## PROBLEM DESCRIPTION
Copy the data that appears below exactly. Drop the pictures.

==========

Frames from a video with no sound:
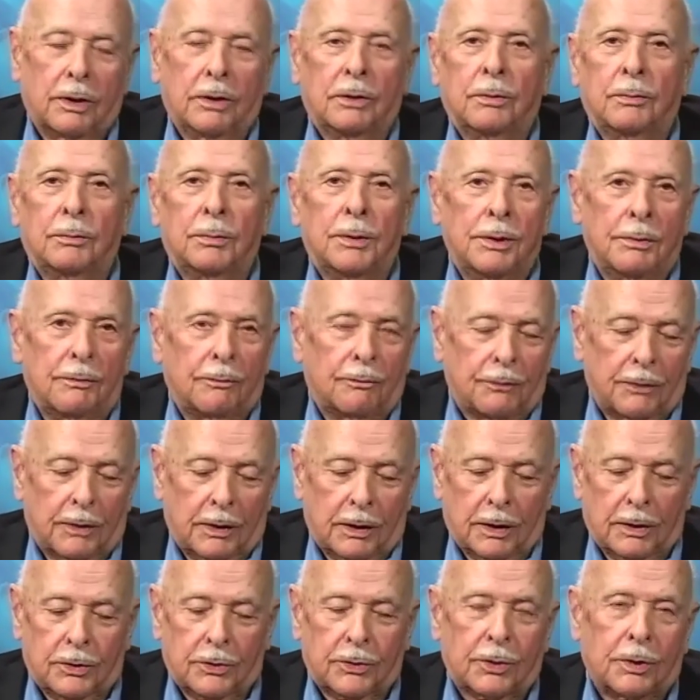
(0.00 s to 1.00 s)
Urban
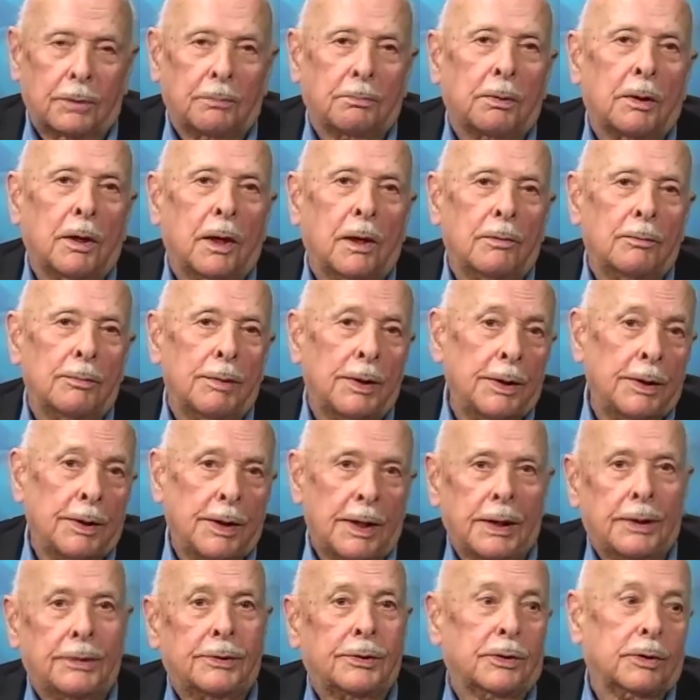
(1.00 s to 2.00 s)
Affairs Department, and
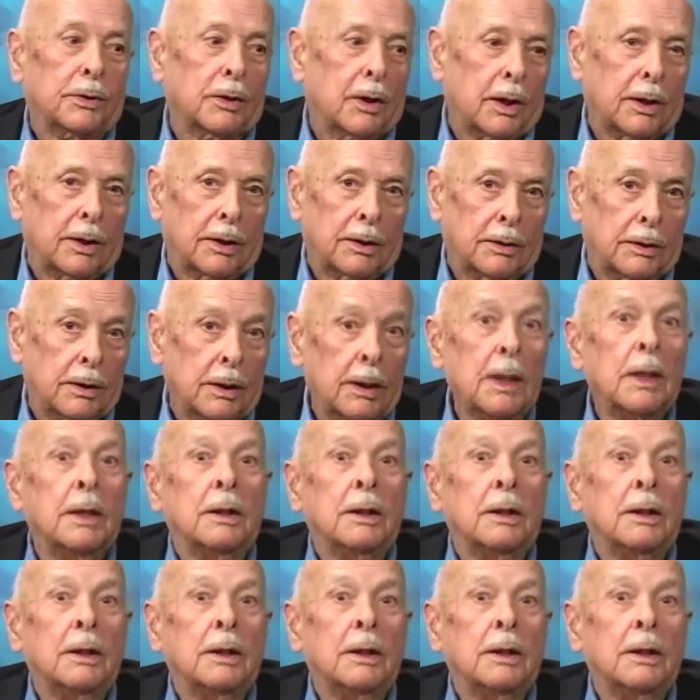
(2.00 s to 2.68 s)
then started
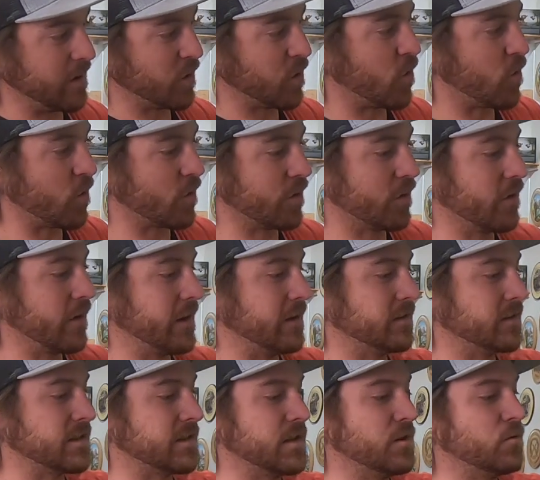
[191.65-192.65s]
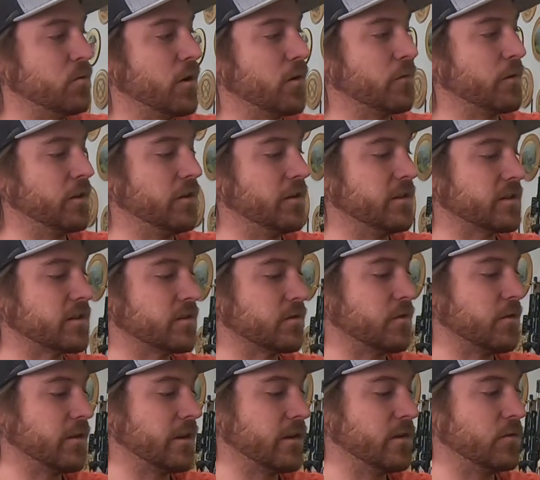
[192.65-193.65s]
a quarter and see where we look. So
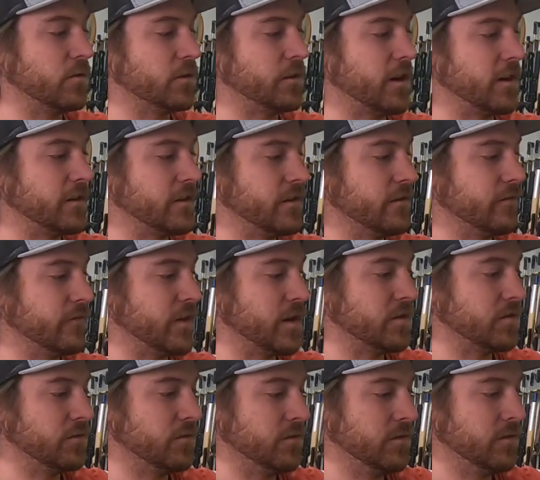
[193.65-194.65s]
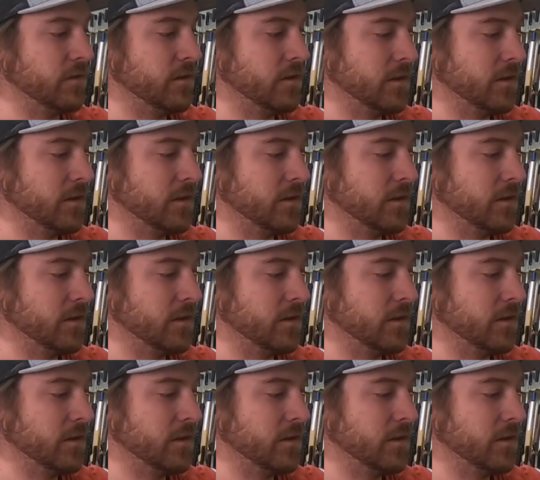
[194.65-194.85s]
go ahead and hold on to your funnel.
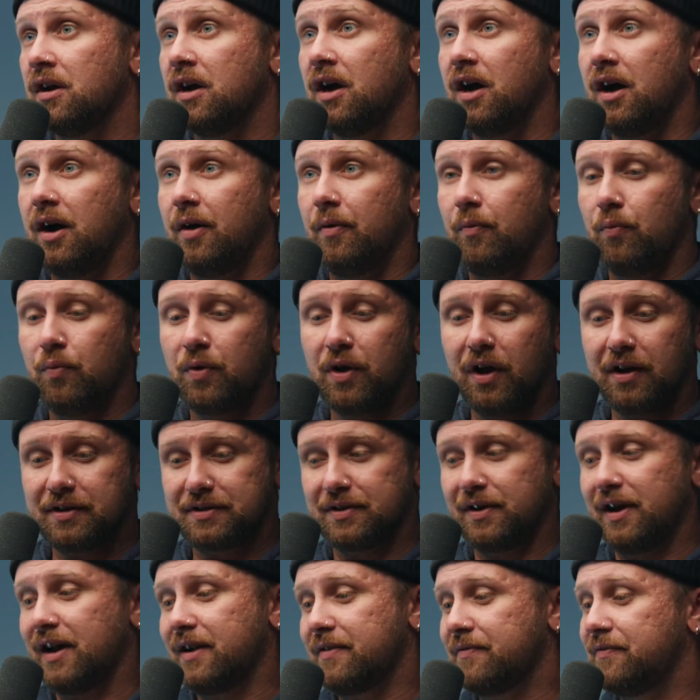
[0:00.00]
Um, we
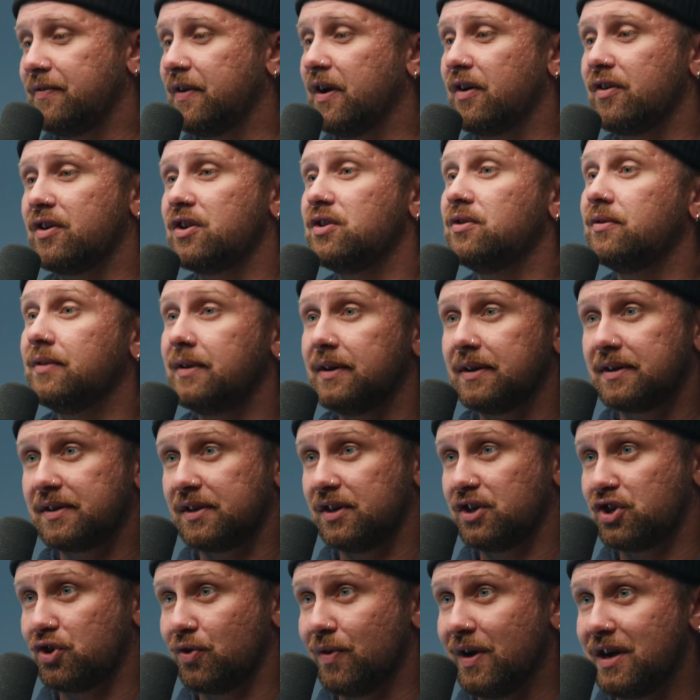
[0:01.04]
also had very unique
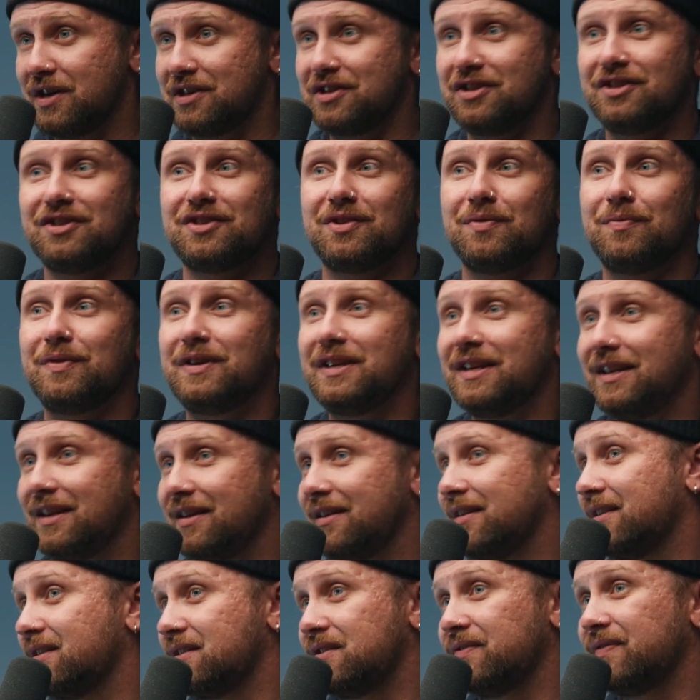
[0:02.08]
situations, so we
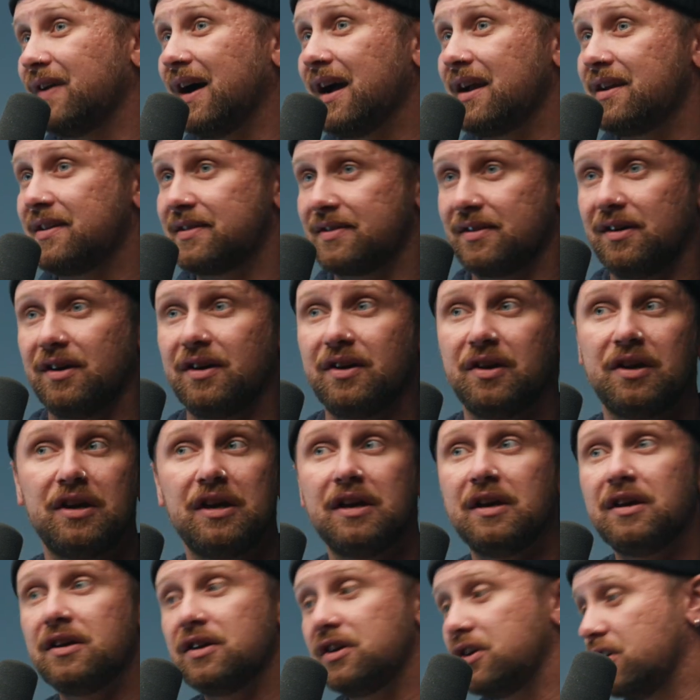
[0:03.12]
needed advice on,
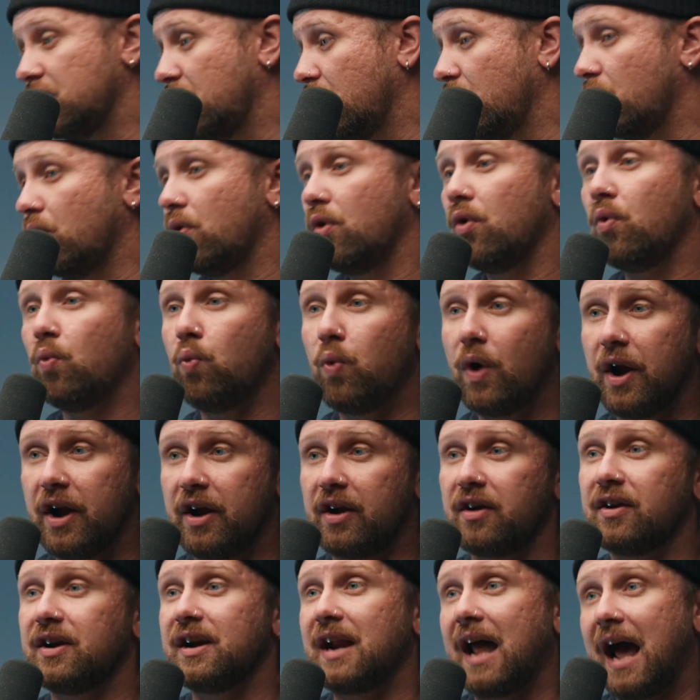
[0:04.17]
you know,
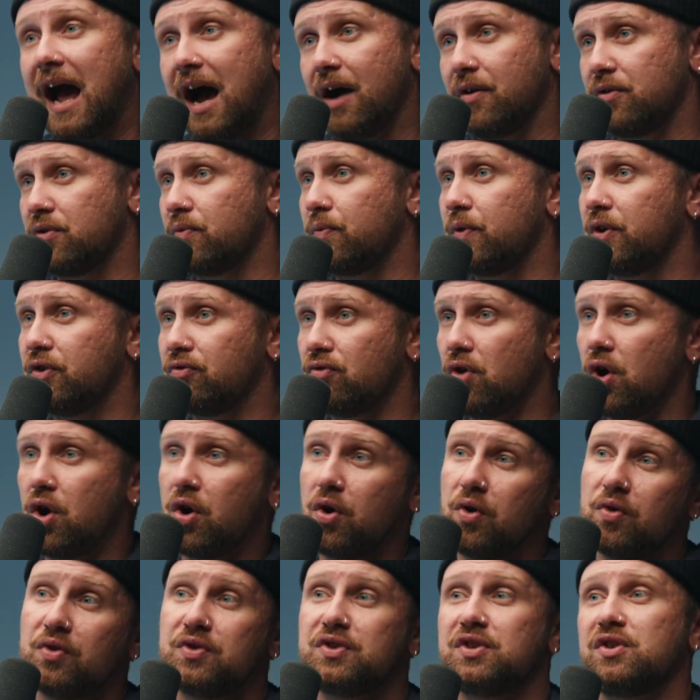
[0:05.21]
where and how do we
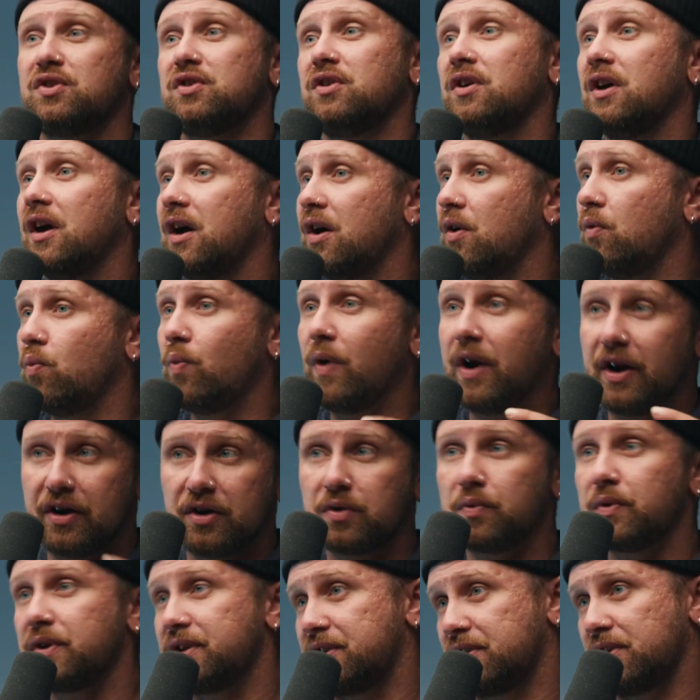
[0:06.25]
roast, uh, where
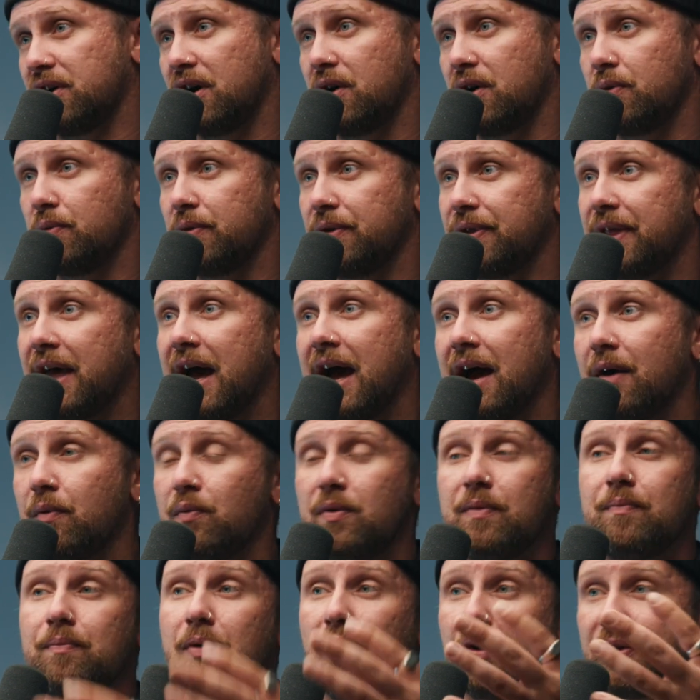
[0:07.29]
do we start with that.
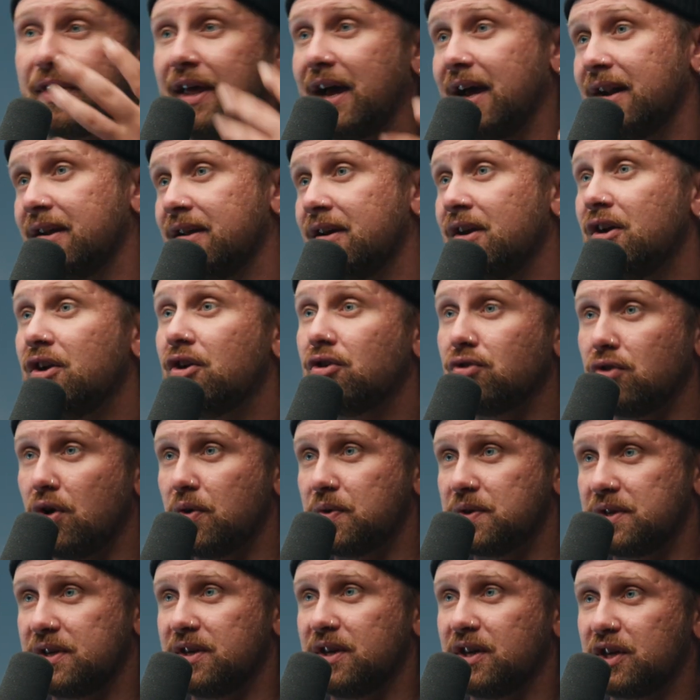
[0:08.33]
We both had
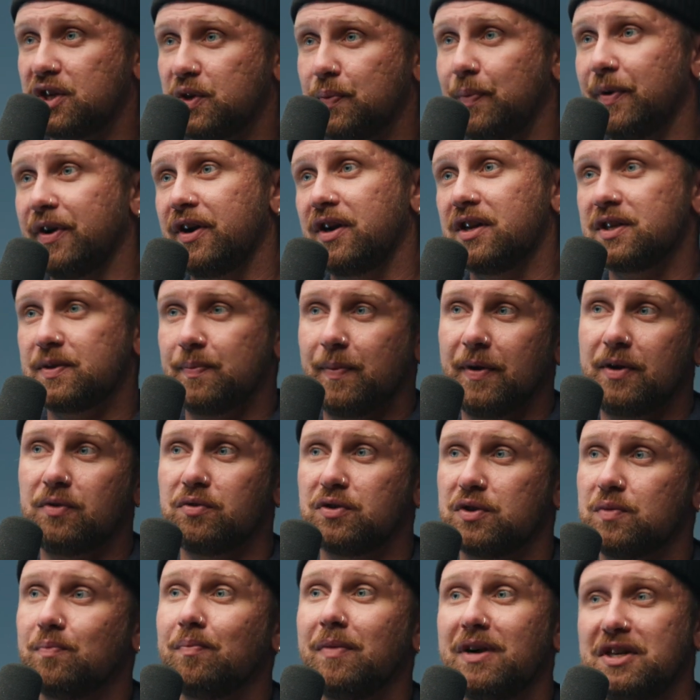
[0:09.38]
roasting experience, but it
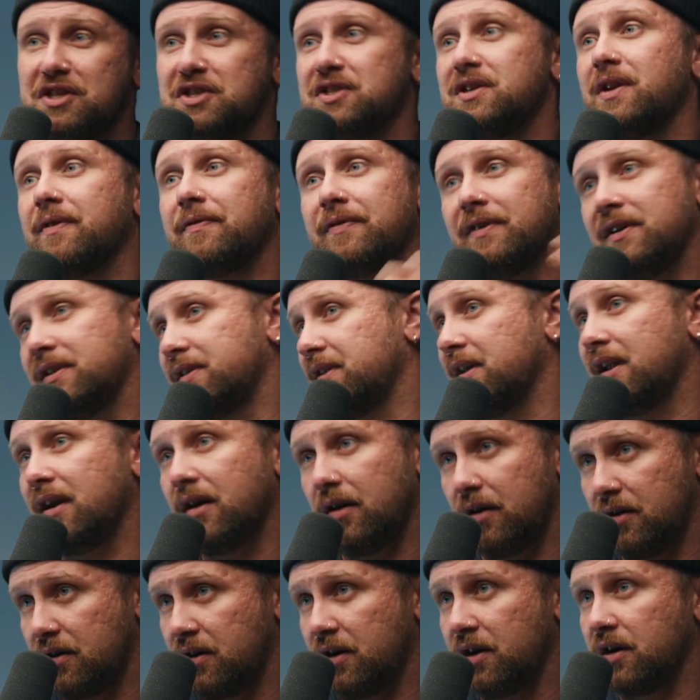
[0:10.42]
was much different than
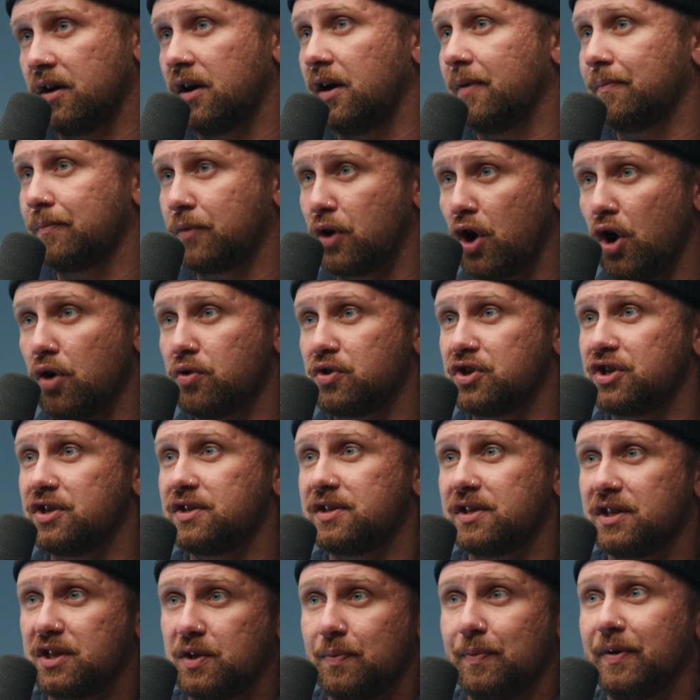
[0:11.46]
our um,
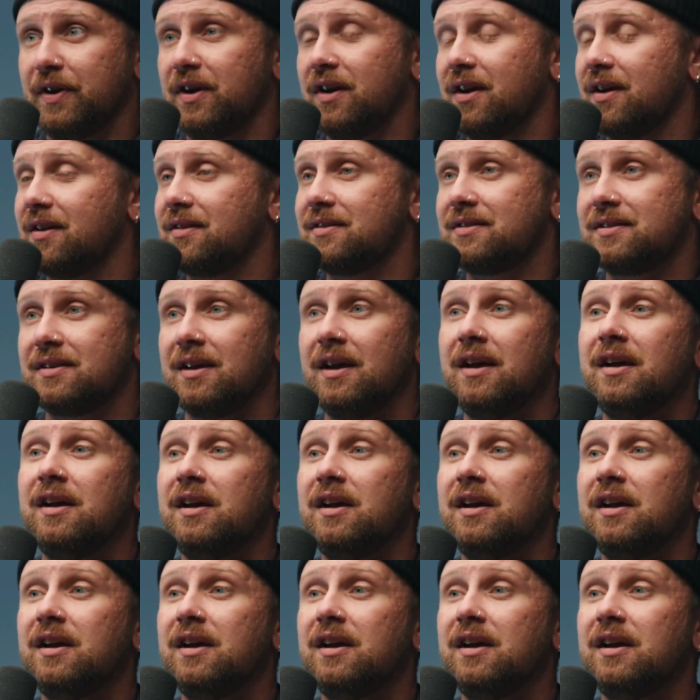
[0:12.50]
coach's experience.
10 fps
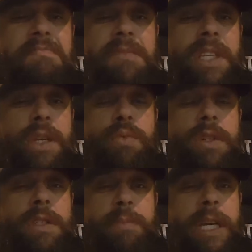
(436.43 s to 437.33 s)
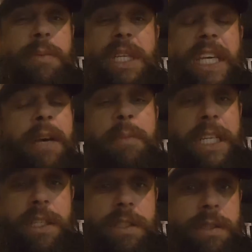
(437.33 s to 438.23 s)
you wouldn't be able to get me
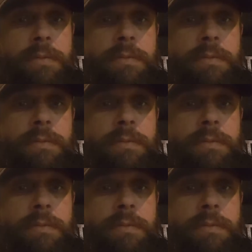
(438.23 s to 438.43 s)
to do.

==========

## ANSWER TO THIS TASK
Frames from a video with no sound:
(0.00 s to 1.00 s)
Urban
(1.00 s to 2.00 s)
Affairs Department, and
(2.00 s to 2.68 s)
then started
[191.65-192.65s]
[192.65-193.65s]
a quarter and see where we look. So
[193.65-194.65s]
[194.65-194.85s]
go ahead and hold on to your funnel.
[0:00.00]
Um, we
[0:01.04]
also had very unique
[0:02.08]
situations, so we
[0:03.12]
needed advice on,
[0:04.17]
you know,
[0:05.21]
where and how do we
[0:06.25]
roast, uh, where
[0:07.29]
do we start with that.
[0:08.33]
We both had
[0:09.38]
roasting experience, but it
[0:10.42]
was much different than
[0:11.46]
our um,
[0:12.50]
coach's experience.
10 fps
(436.43 s to 437.33 s)
(437.33 s to 438.23 s)
you wouldn't be able to get me
(438.23 s to 438.43 s)
to do.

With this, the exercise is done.